Before the Kennedy Road community mobilized in a series of large marches there were just seven toilets for seven thousand people. Now there are a few more but nowhere near enough.The inhumanity of this arrangement translates into human excretions throughout the shack areas. Mgube expresses, "We have no access to sanitation. The smells from the toilets make our babies sick. Also they attract the flies which then come and land on our food spreading disease. This is where the diarrhea comes from. And the children are much more vulnerable."

Nonhlanhla Mzobe of Kennedy Road explains how those living in the shack suffer when it rains. "The shacks get flooded and you have not choice but to either stay in your shack or go outside and wait for the rains to end. And you can't even get to the taps to get drinking water because the dirt has turned into mud and it becomes impossible to walk."

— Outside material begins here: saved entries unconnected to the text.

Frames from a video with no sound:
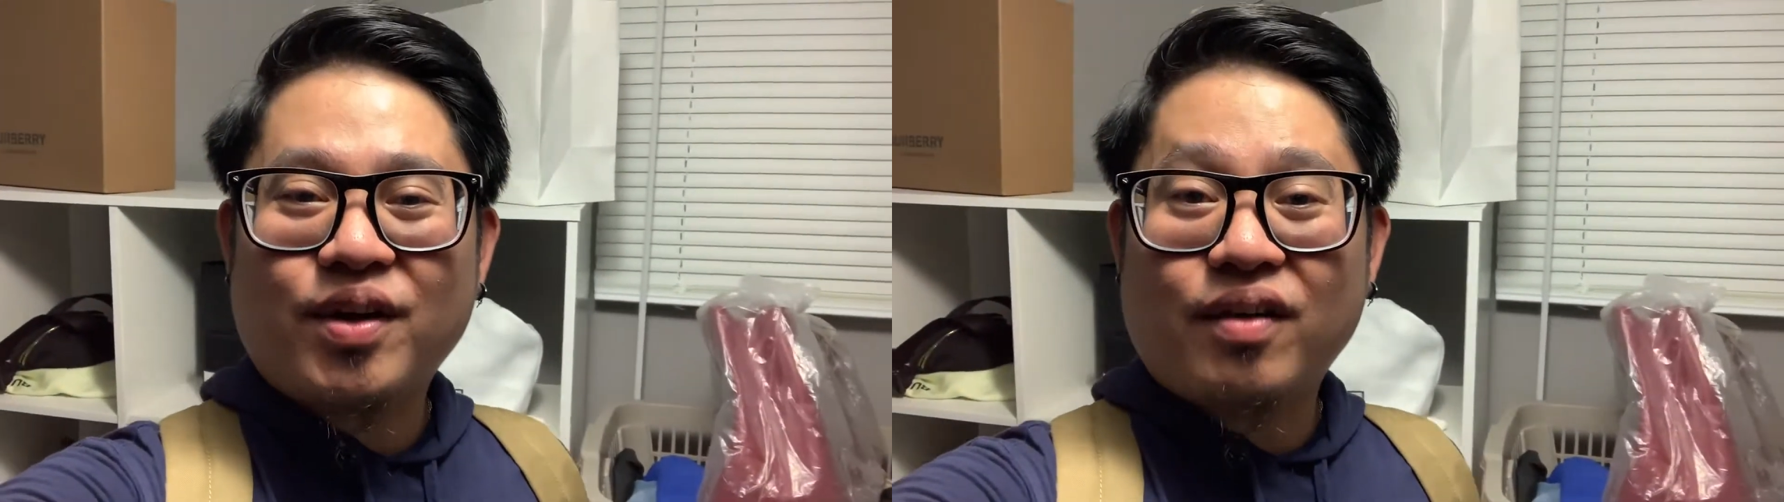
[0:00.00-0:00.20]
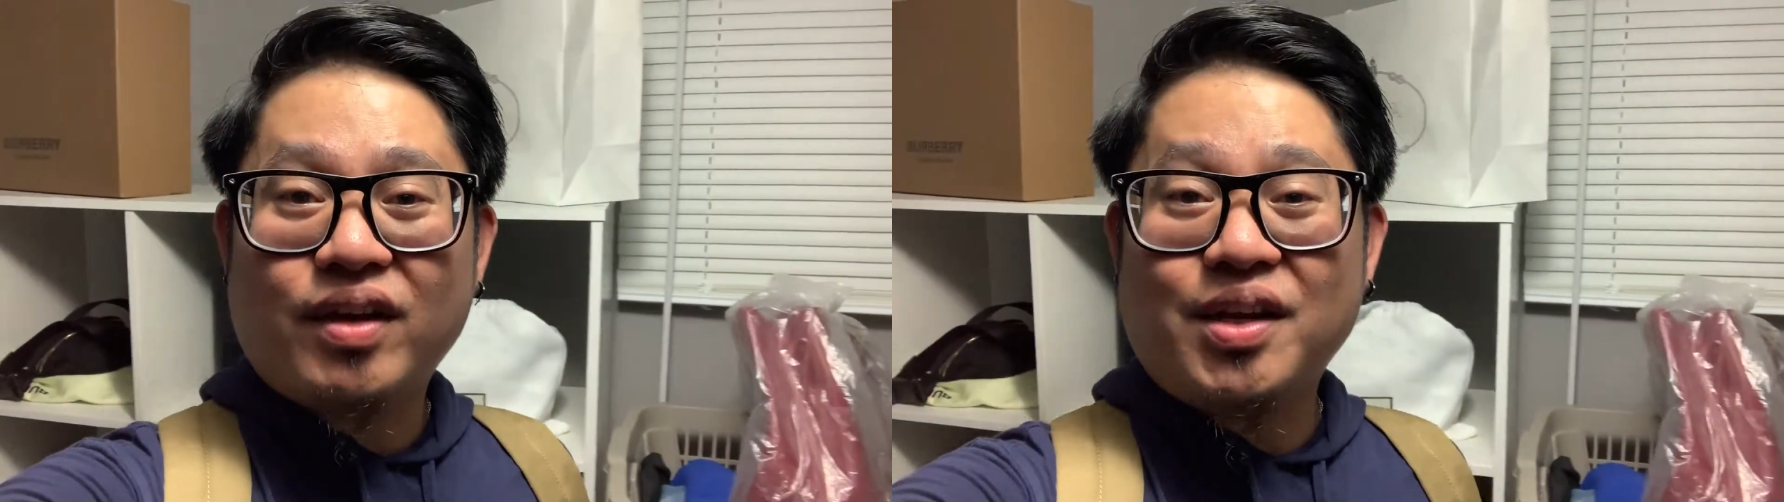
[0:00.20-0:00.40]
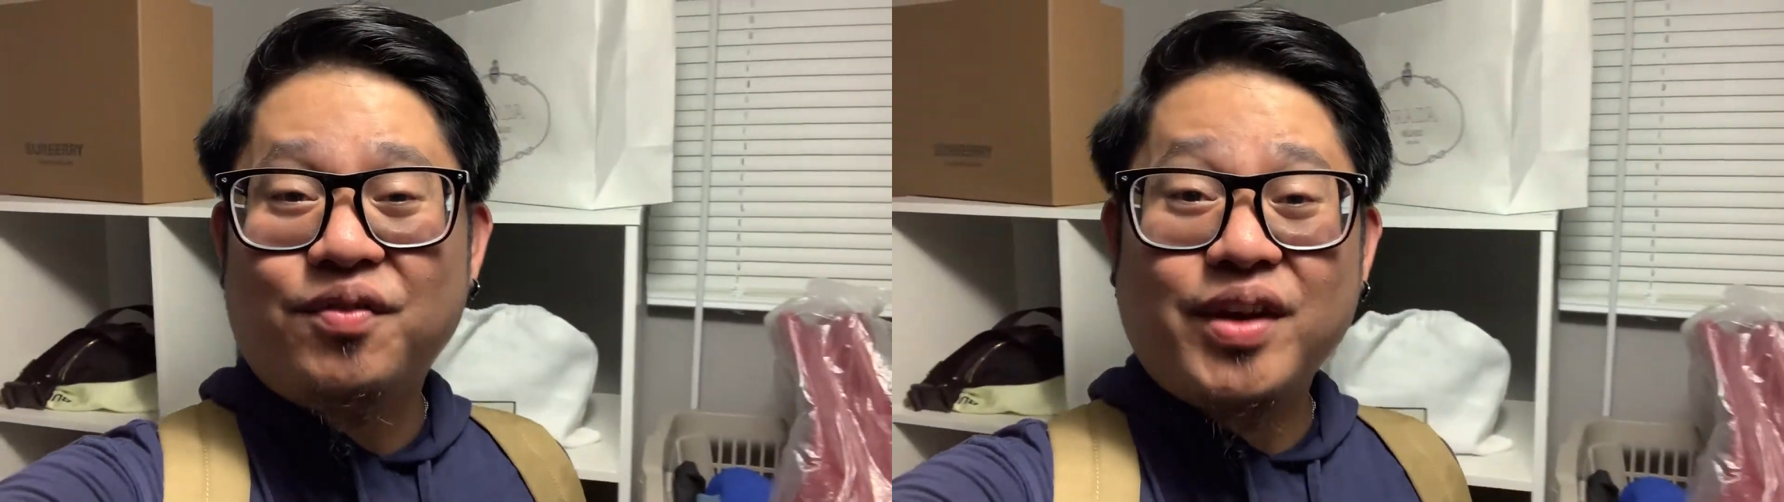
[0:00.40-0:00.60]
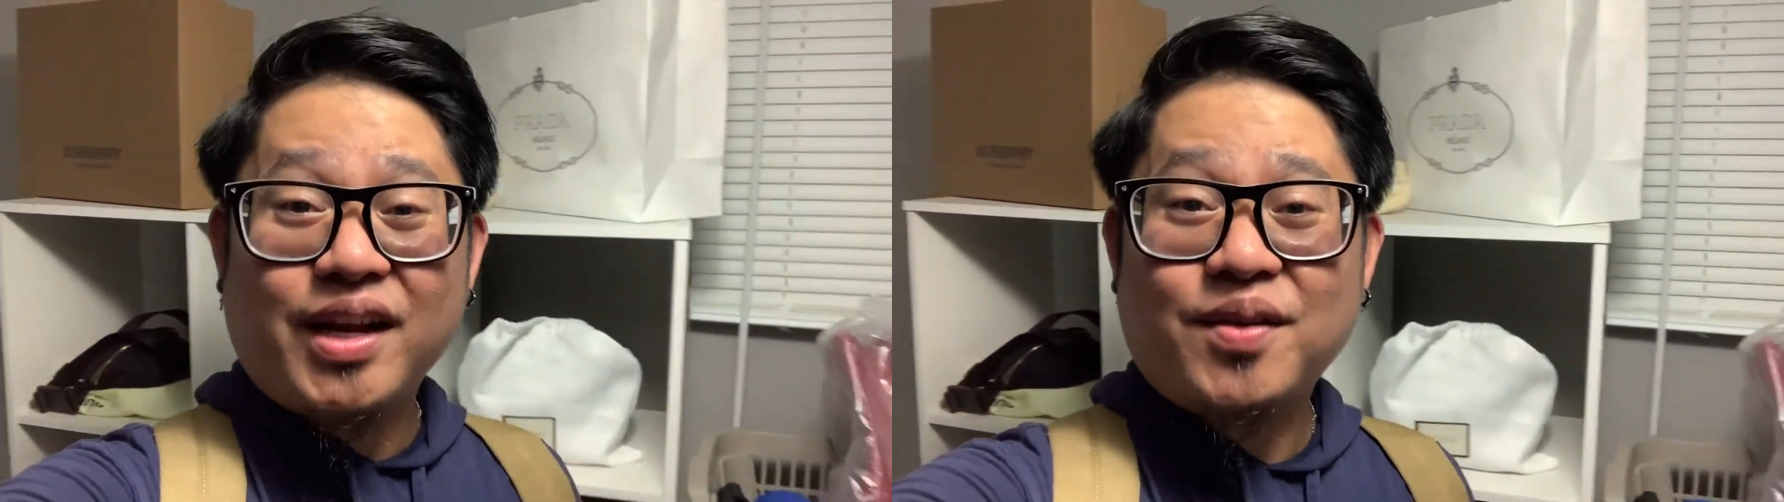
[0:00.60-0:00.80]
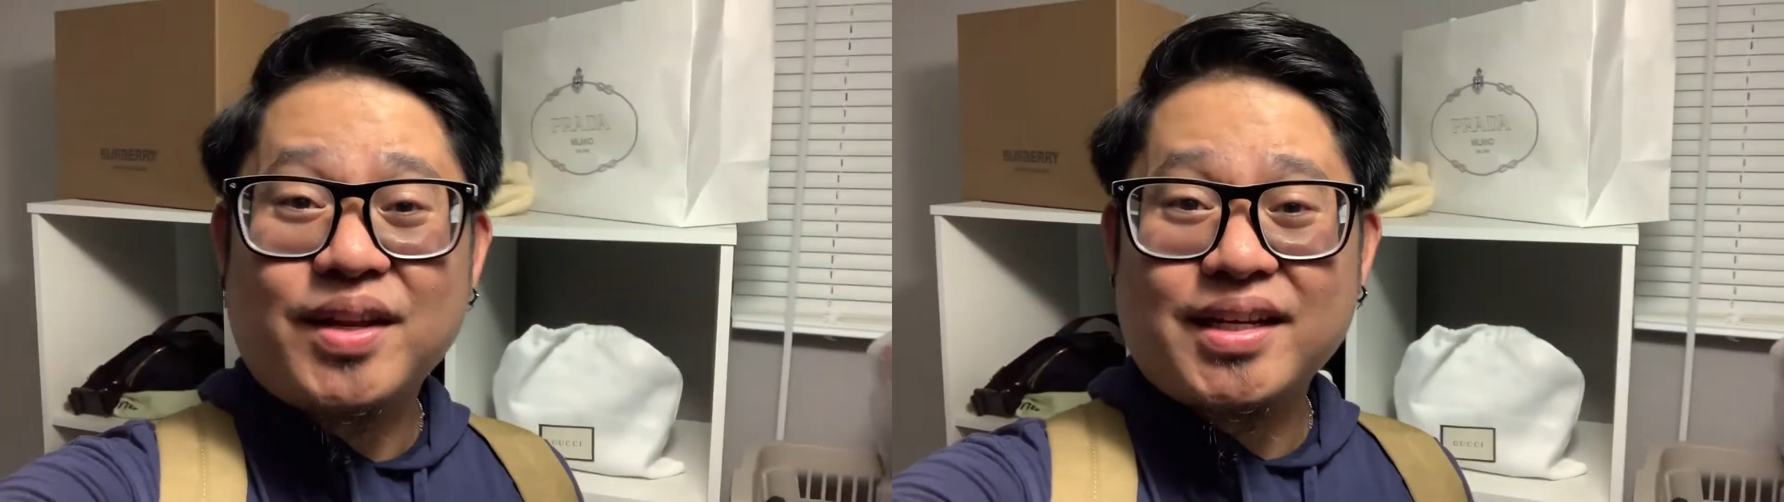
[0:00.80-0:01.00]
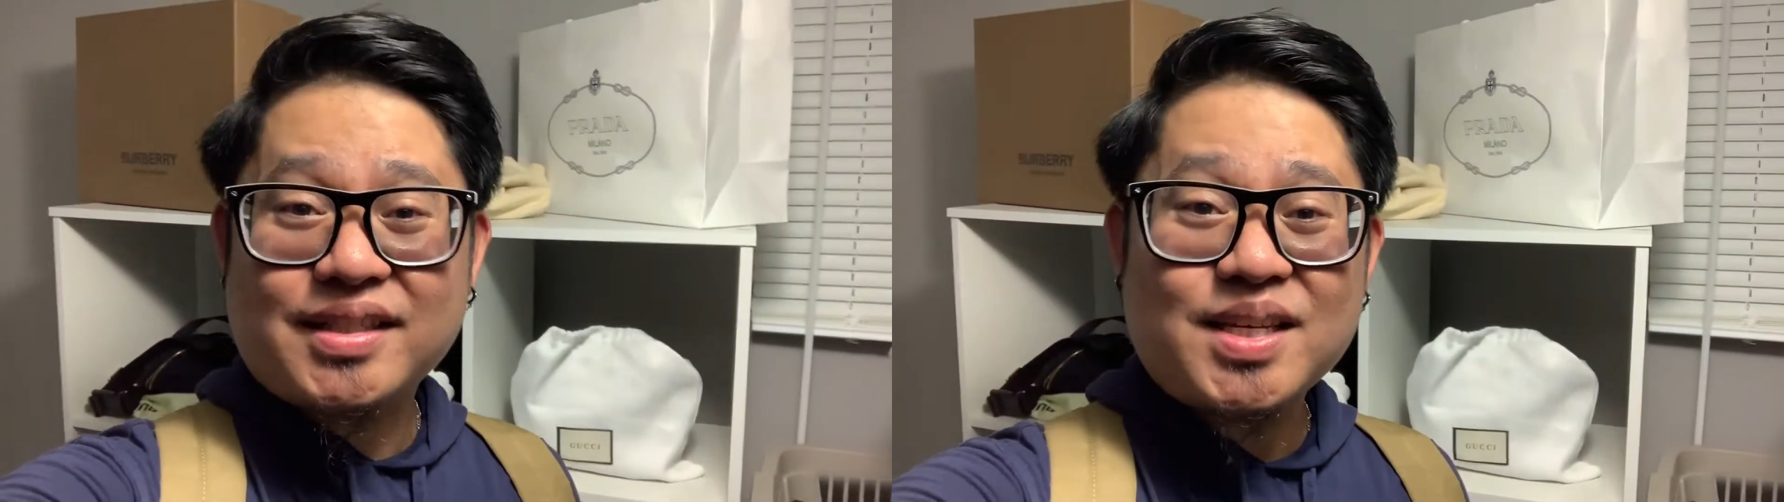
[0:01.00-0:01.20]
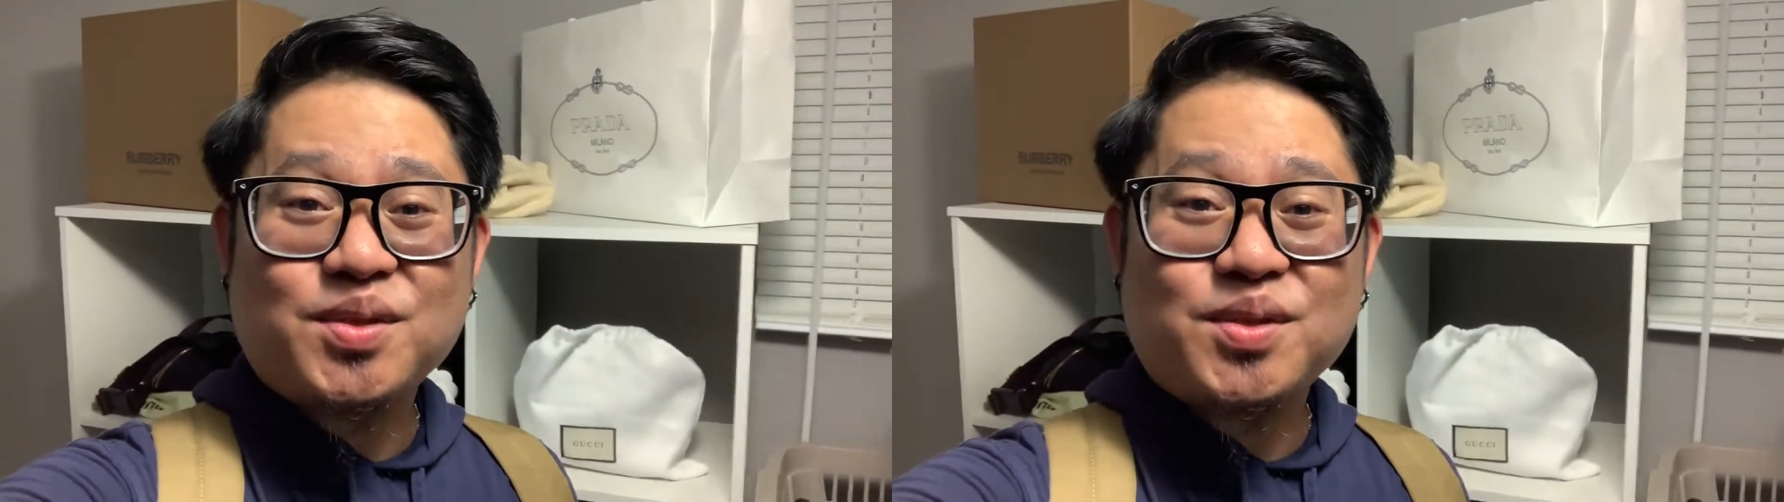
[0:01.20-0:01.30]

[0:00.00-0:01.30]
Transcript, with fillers: I have a new video like this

When asked about the possibility of a brighter future for their children, 16-year old Sbongile Nglobo of Kennedy Road explains that children are unlikely to get jobs in things other than as domestics due to the cost and the inaccessibility of the schools. "A formal education is not a reality for most children in the jondolos. The schools charge 300 Rand a year per child which does not include daily transportation. Imagine you have three children and you have to pay 900 in tuition in addition to 18 Rand a day in transport 5 days a week. Do you know how much a domestic makes per month working 6 days a week 8 hours a day- about 300 Rand. Once you take out transport costs you are left with only half that to pay for food, medical costs, rent etc. With what money can we go to school?"

Call for Community Support
All of the individuals interviewed in this article are part of a larger social movement called Abahlali baseMjondolo Movement South Africa, the organisation uniting shack dwellers across Durban. To date the movement includes more than 20,000 members from 30 informal settlements and is the largest movement in South African known to be with working with and for the basic human rights of shack dwellers.

At the time of writing this article four days and four nights have passed since the fire. Municipality's disaster management service have still not arrived to offer their meager yet required support of a blanket and two tins of canned food for each person rendered homeless by fire. Abahlali BaseMjondolo has put together funds for a burial service for Mr. Dhomlo and 5 kg of mini-meal, 5 kg of sugar bean, 2kg of sugar, some fish, cooking oil and 4 cans of soup for three survivors who were lucky to have been spared their lives but have lost all of their personal belongings.